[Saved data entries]
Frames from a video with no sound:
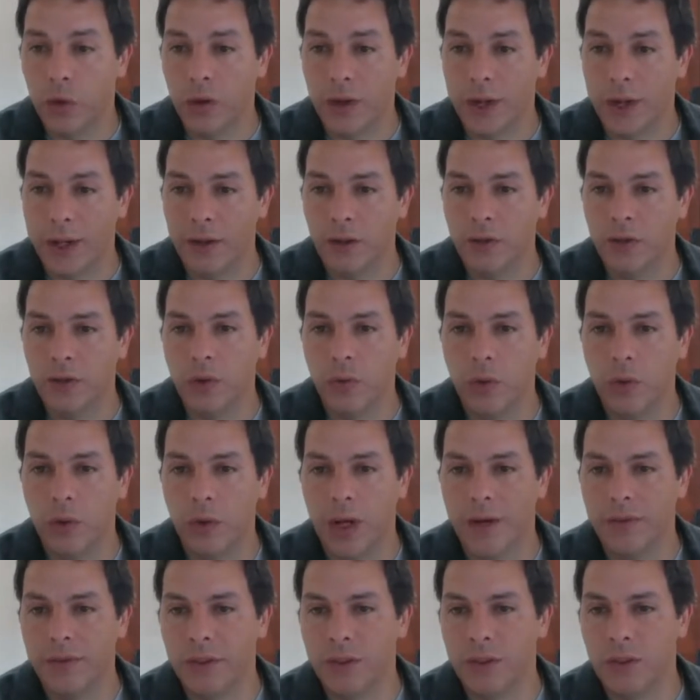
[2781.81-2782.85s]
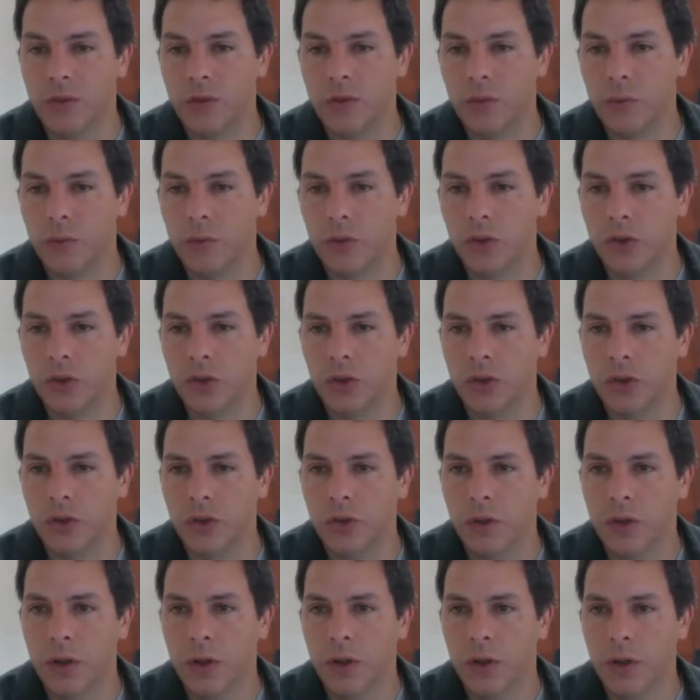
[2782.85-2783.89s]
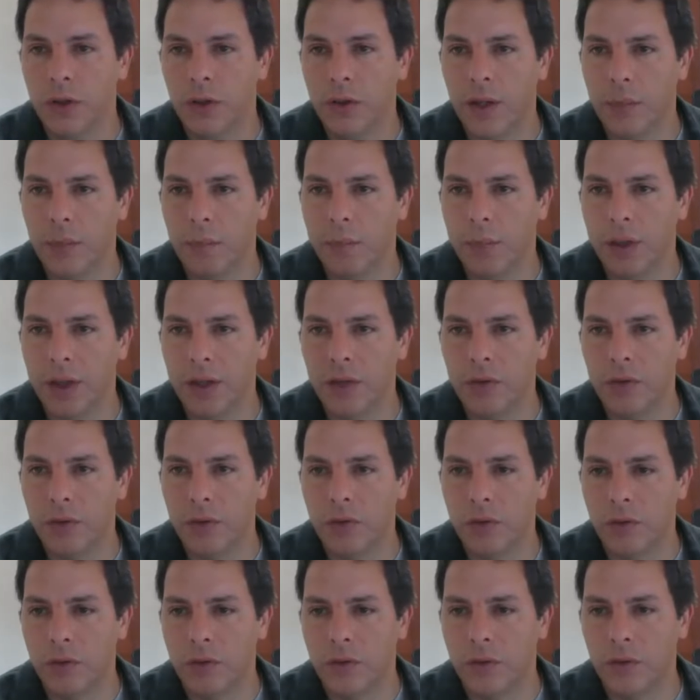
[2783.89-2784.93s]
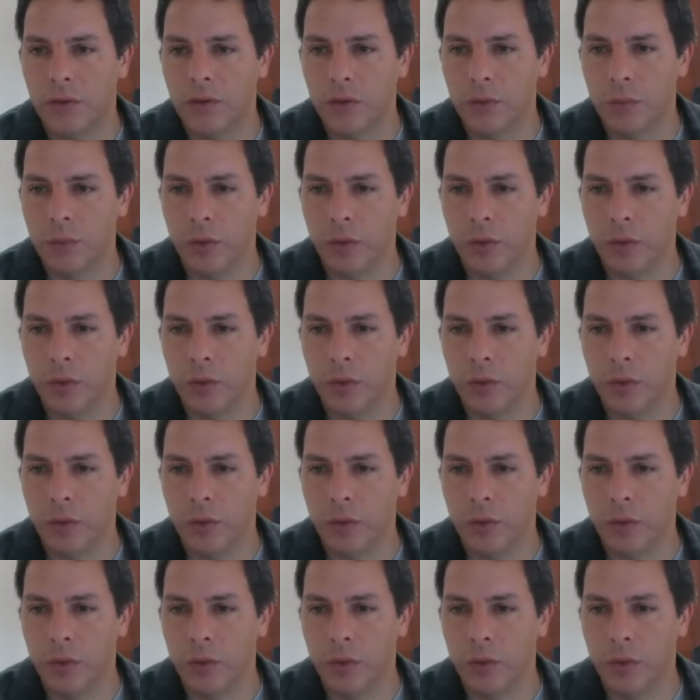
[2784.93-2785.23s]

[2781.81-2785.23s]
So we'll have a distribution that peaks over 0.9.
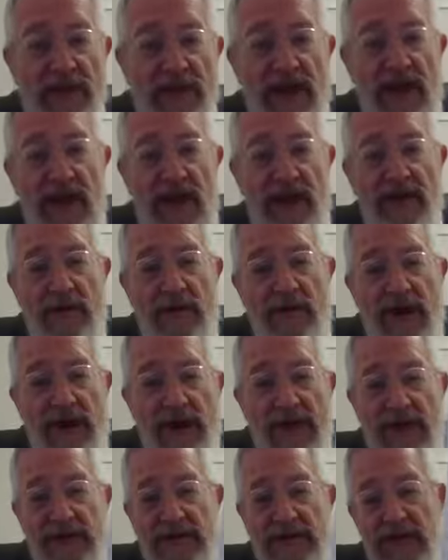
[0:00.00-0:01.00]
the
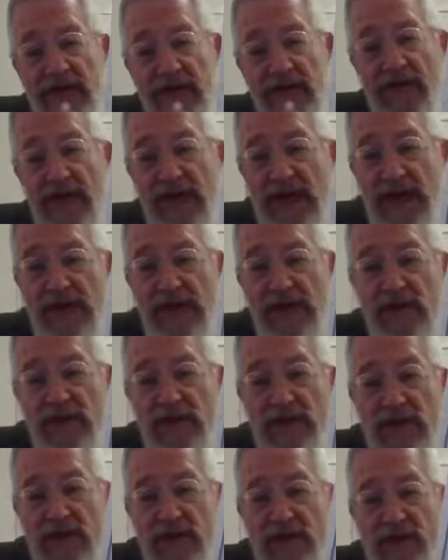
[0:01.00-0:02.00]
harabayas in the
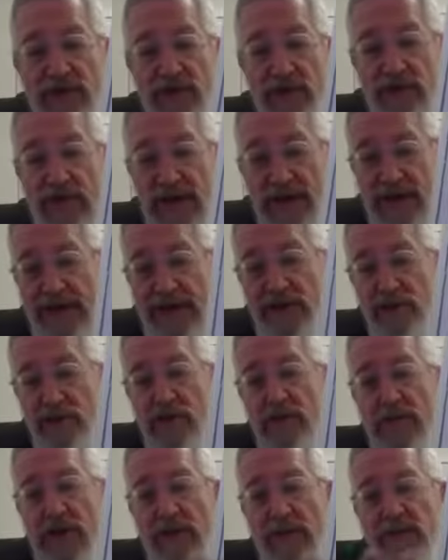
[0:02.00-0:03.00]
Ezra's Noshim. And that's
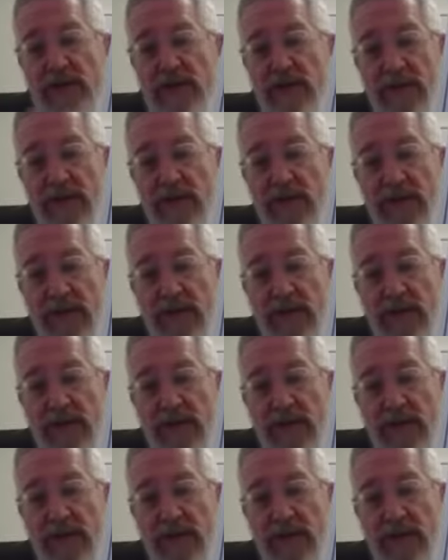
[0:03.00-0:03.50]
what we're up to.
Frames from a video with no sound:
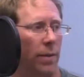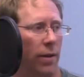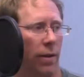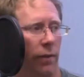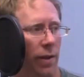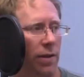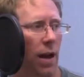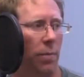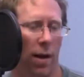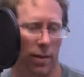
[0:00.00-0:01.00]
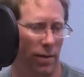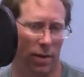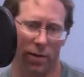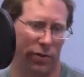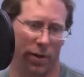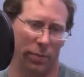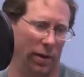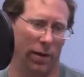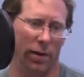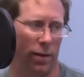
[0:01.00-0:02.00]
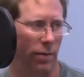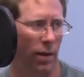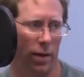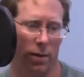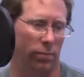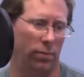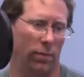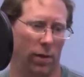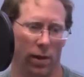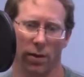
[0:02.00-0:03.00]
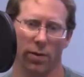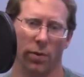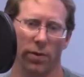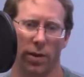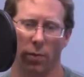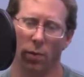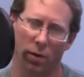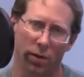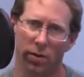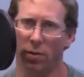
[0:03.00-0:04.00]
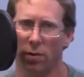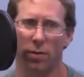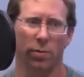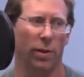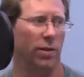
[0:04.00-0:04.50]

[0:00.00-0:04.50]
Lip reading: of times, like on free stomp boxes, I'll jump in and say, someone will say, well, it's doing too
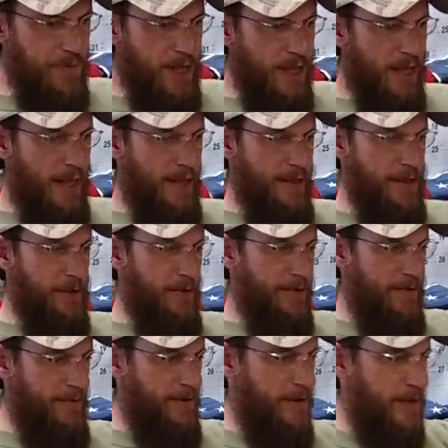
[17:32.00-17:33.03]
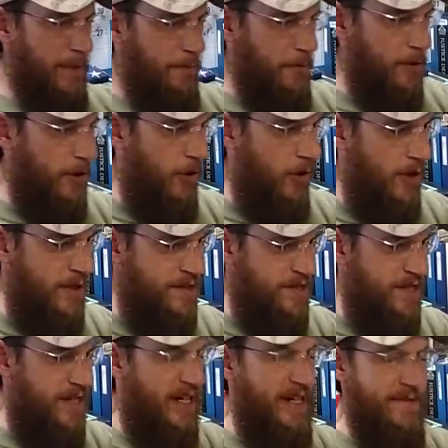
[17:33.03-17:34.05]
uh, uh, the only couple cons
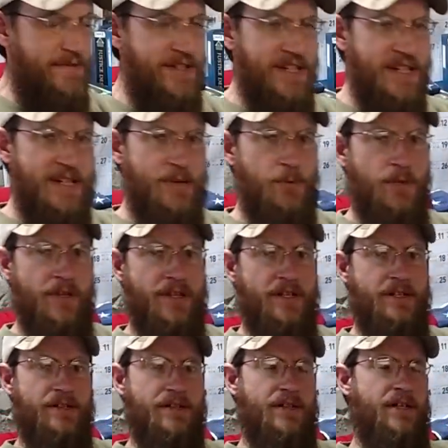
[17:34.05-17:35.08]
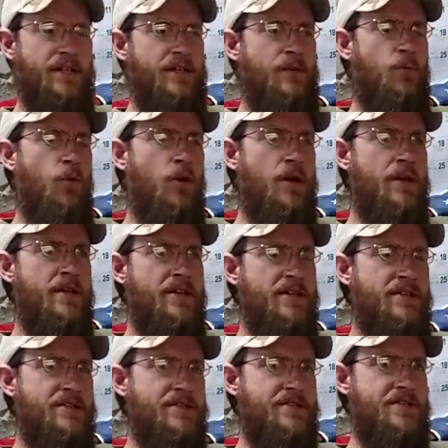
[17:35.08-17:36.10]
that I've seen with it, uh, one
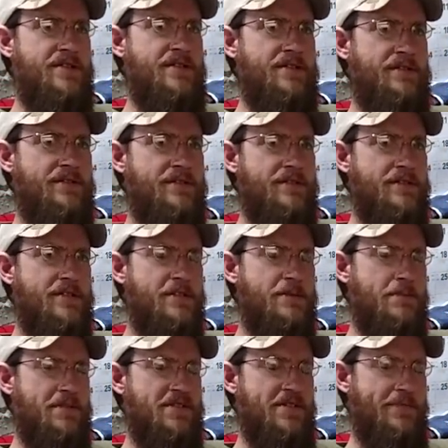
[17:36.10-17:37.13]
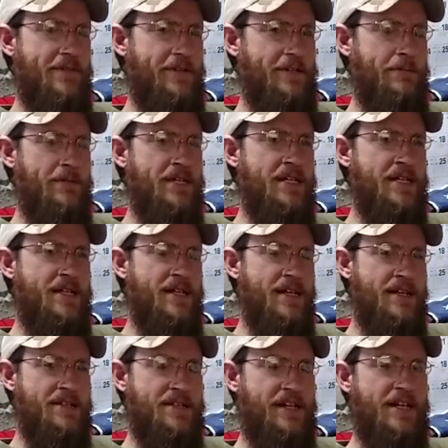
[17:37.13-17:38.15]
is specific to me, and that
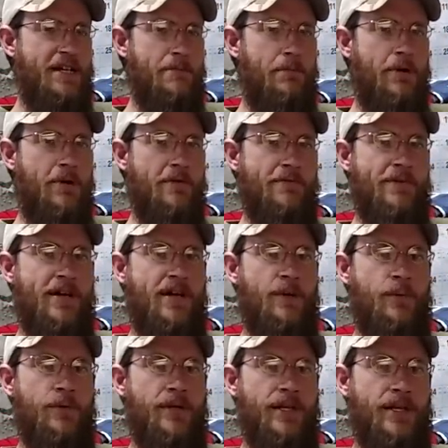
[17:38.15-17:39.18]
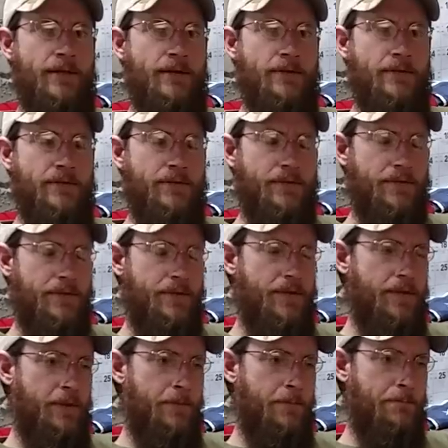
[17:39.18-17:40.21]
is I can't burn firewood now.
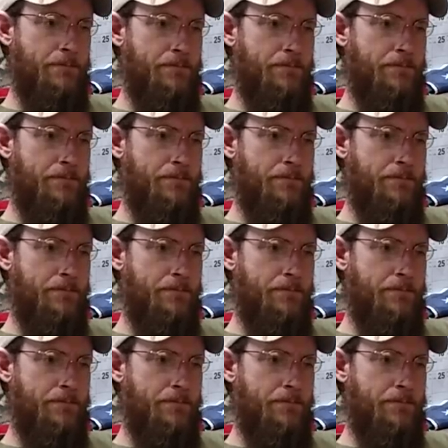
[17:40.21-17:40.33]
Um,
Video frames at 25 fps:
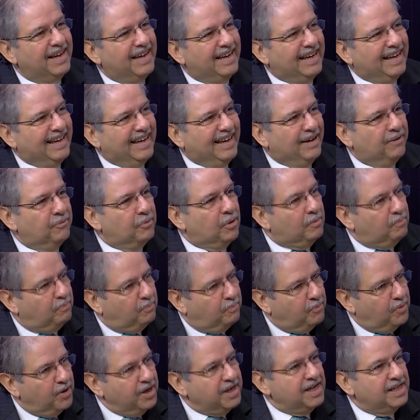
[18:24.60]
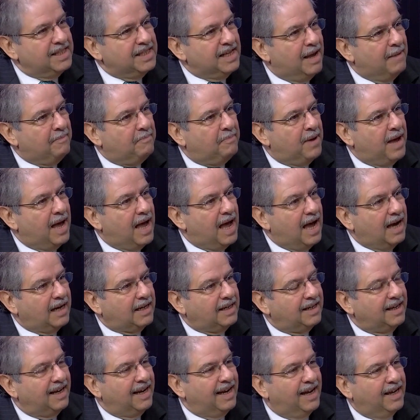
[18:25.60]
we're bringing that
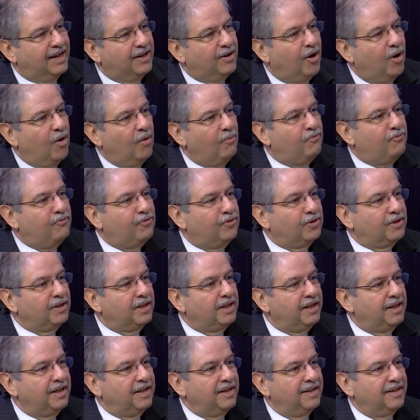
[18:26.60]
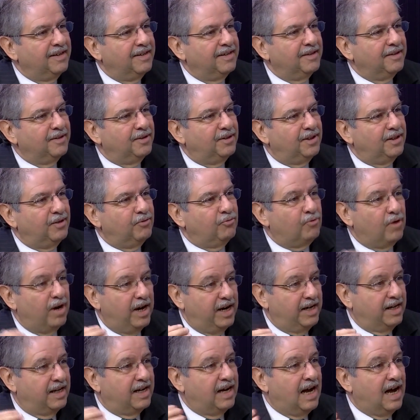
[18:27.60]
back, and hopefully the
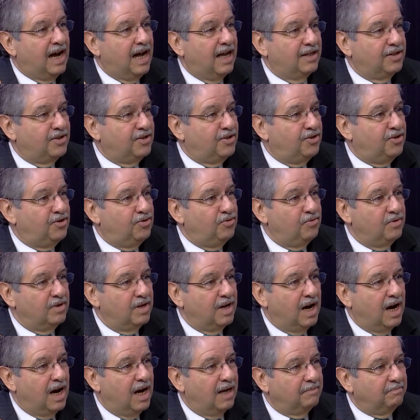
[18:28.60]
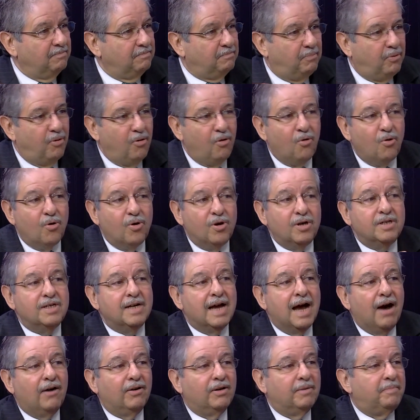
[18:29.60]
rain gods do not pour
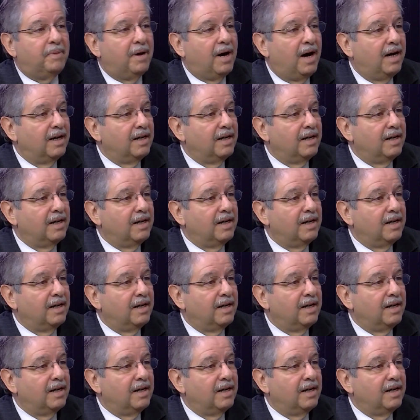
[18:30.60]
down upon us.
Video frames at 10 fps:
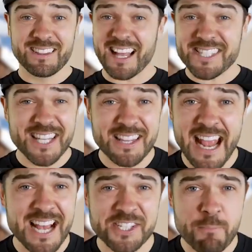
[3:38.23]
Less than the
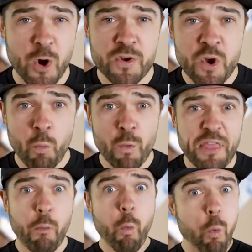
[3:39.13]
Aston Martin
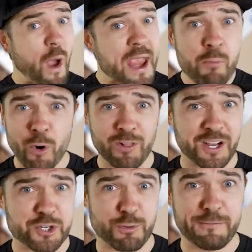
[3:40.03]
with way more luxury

* PROBLEM DESCRIPTION: Write the records out again exactly; none of the pictures belong in the copy.

* EXERCISE RESPONSE:
Frames from a video with no sound:
[2781.81-2782.85s]
[2782.85-2783.89s]
[2783.89-2784.93s]
[2784.93-2785.23s]

[2781.81-2785.23s]
So we'll have a distribution that peaks over 0.9.
[0:00.00-0:01.00]
the
[0:01.00-0:02.00]
harabayas in the
[0:02.00-0:03.00]
Ezra's Noshim. And that's
[0:03.00-0:03.50]
what we're up to.
Frames from a video with no sound:
[0:00.00-0:01.00]
[0:01.00-0:02.00]
[0:02.00-0:03.00]
[0:03.00-0:04.00]
[0:04.00-0:04.50]

[0:00.00-0:04.50]
Lip reading: of times, like on free stomp boxes, I'll jump in and say, someone will say, well, it's doing too
[17:32.00-17:33.03]
[17:33.03-17:34.05]
uh, uh, the only couple cons
[17:34.05-17:35.08]
[17:35.08-17:36.10]
that I've seen with it, uh, one
[17:36.10-17:37.13]
[17:37.13-17:38.15]
is specific to me, and that
[17:38.15-17:39.18]
[17:39.18-17:40.21]
is I can't burn firewood now.
[17:40.21-17:40.33]
Um,
Video frames at 25 fps:
[18:24.60]
[18:25.60]
we're bringing that
[18:26.60]
[18:27.60]
back, and hopefully the
[18:28.60]
[18:29.60]
rain gods do not pour
[18:30.60]
down upon us.
Video frames at 10 fps:
[3:38.23]
Less than the
[3:39.13]
Aston Martin
[3:40.03]
with way more luxury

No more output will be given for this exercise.